▸ **Provided data**
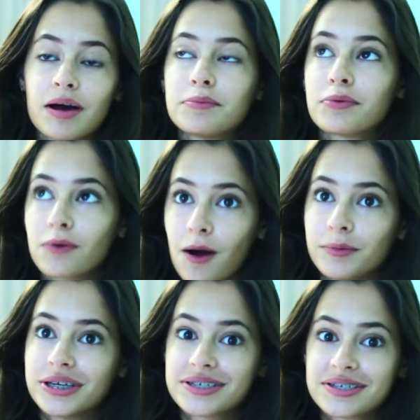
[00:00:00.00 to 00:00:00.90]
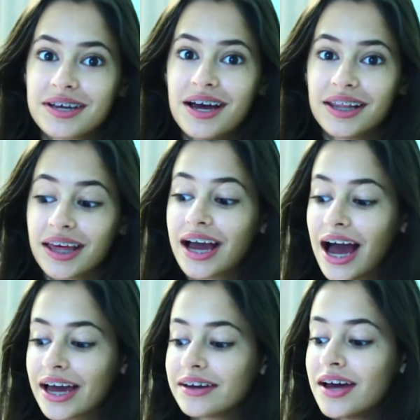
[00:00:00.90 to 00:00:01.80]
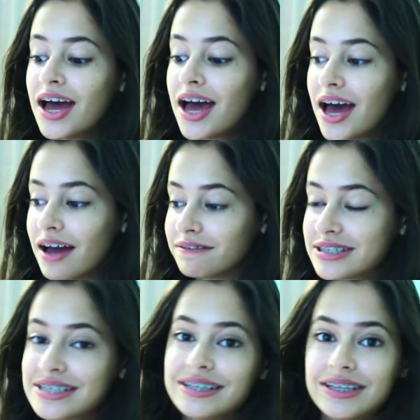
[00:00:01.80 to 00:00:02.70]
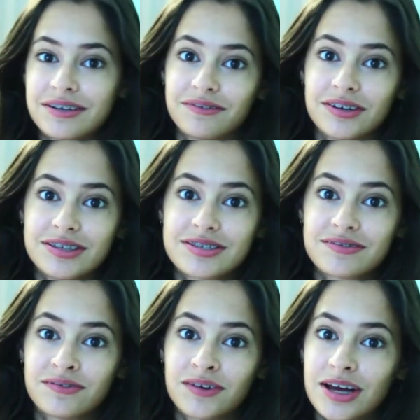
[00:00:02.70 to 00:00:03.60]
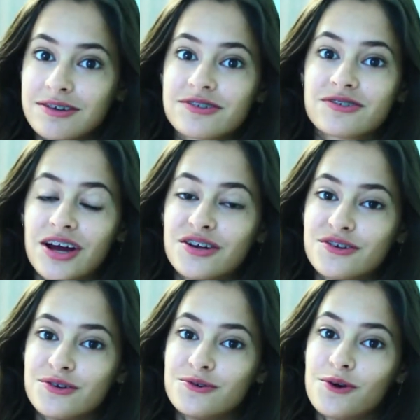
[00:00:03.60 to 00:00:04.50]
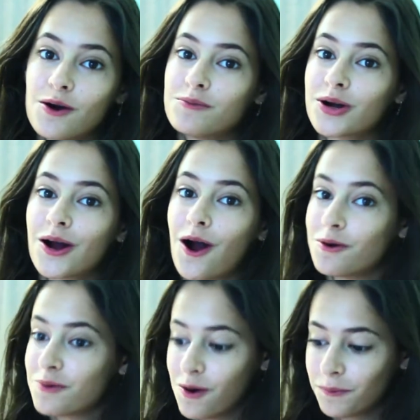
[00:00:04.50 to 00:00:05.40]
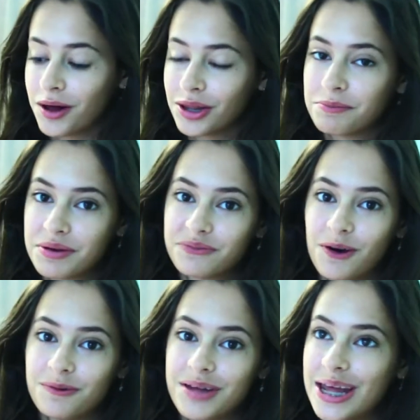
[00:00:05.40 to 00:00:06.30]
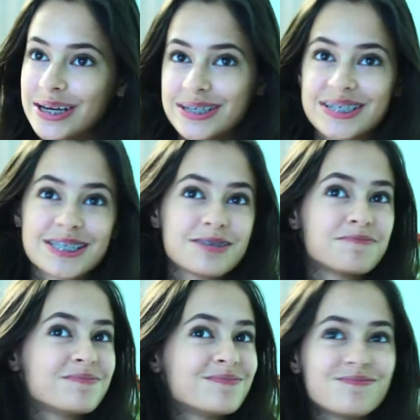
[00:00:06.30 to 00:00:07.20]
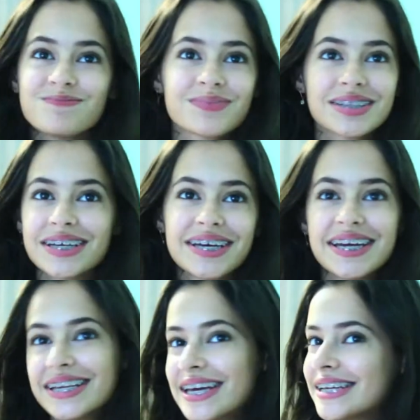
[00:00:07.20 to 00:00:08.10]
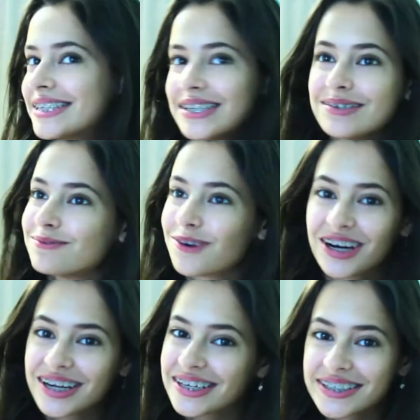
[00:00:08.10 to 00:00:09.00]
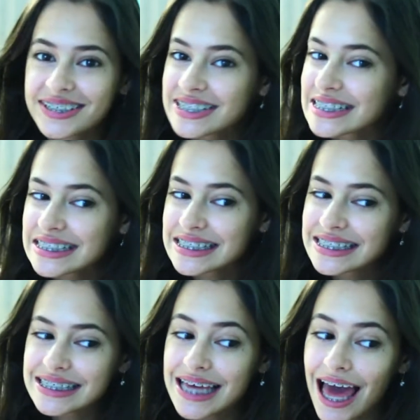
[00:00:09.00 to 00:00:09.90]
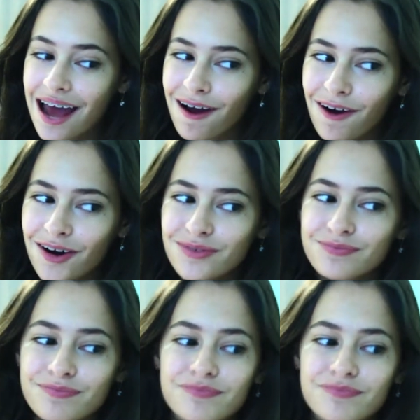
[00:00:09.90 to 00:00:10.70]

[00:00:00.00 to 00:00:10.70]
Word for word: I promise. Like I have seen the difference from when I used to try and do homework while on my phone, and it just it it didn't work at all.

▸ **How to complete this task**
Exactly reproduce the lines beginning at the one that contains "[00:00:02.70 to 00:00:03.60]" and ending at the final line of the material, with the pictures left out.

▸ **Answer below**
[00:00:02.70 to 00:00:03.60]
[00:00:03.60 to 00:00:04.50]
[00:00:04.50 to 00:00:05.40]
[00:00:05.40 to 00:00:06.30]
[00:00:06.30 to 00:00:07.20]
[00:00:07.20 to 00:00:08.10]
[00:00:08.10 to 00:00:09.00]
[00:00:09.00 to 00:00:09.90]
[00:00:09.90 to 00:00:10.70]

[00:00:00.00 to 00:00:10.70]
Word for word: I promise. Like I have seen the difference from when I used to try and do homework while on my phone, and it just it it didn't work at all.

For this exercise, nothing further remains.